12 Juli 2018 | Afrika

Tunesien sichert sich Finanzhilfen von fast einer Milliarde Euro

Tunis (dpa) - Angesichts einer anhaltend schwierigen Wirtschaftslage in Tunesien haben internationale Geldgeber wie die Weltbank und die deutsche Staatsbank KfW dem nordafrikanischen Land Finanzhilfen in Höhe von fast einer Milliarde Euro zugesagt. Die Weltbank unterzeichnete gestern zwei Abkommen über Kredite in Höhe von mehr als 520 Millionen Euro. Das Geld solle vor allem den defizitären Staatshaushalt stützen und zu strukturellen Reformen beitragen, hieß es in einer Mitteilung.
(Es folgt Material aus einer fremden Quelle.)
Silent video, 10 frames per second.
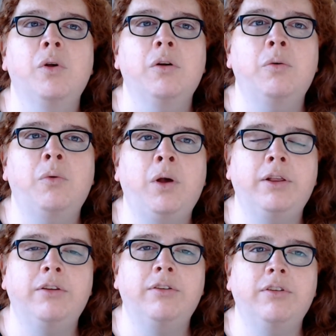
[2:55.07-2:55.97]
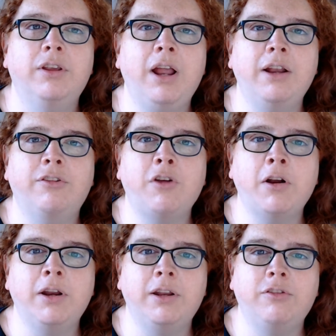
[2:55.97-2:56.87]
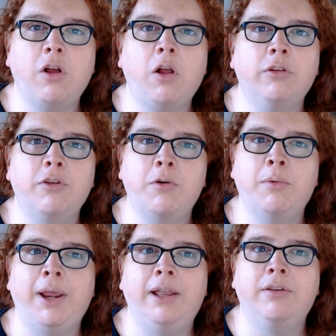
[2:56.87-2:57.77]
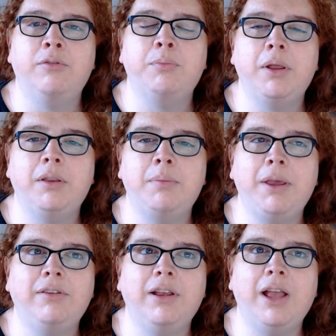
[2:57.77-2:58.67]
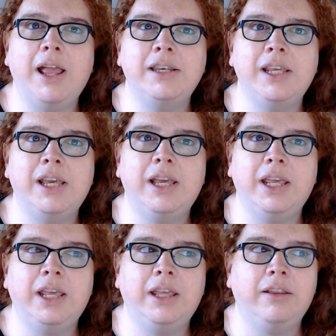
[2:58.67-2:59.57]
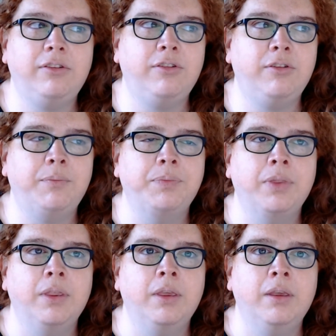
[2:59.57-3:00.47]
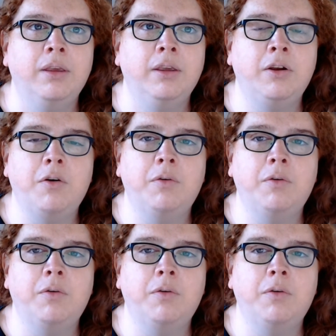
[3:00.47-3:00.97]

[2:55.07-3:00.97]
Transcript: was kind of started as also Rand, but the basic idea is, you know,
Die KfW unterstützt den Banken- und Finanzsektor in Tunesien mit bis zu 460 Millionen Euro. Als Startschuss sei gestern ein Förderkredit in Höhe von 100 Millionen Euro vereinbart worden. Weitere Darlehen könnten folgen.

„Tunesien befindet sich auch im siebten Jahr nach der Revolution in einer wirtschaftlichen und politischen Umbruchphase“, sagte Joachim Nagel, Vorstandsmitglied der KfW Bankengruppe. Eine Reform des Banken- und Finanzsektors sei dringend geboten.

Tunesien hat als einziges Land der Region nach dem sogenannten Arabischen Frühling zwar weitreichende politische Reformen eingeleitet, kämpft aber mit großen wirtschaftlichen Problemen und einer hohen Jugendarbeitslosigkeit. Zuletzt machten sich auch von Tunesien immer mehr Migranten auf den Weg in Richtung Europa.

Erst vor wenigen Tagen hatte der Internationale Währungsfonds eine weitere Tranche seines Darlehens in Höhe von umgerechnet rund 213 Millionen Euro freigegeben.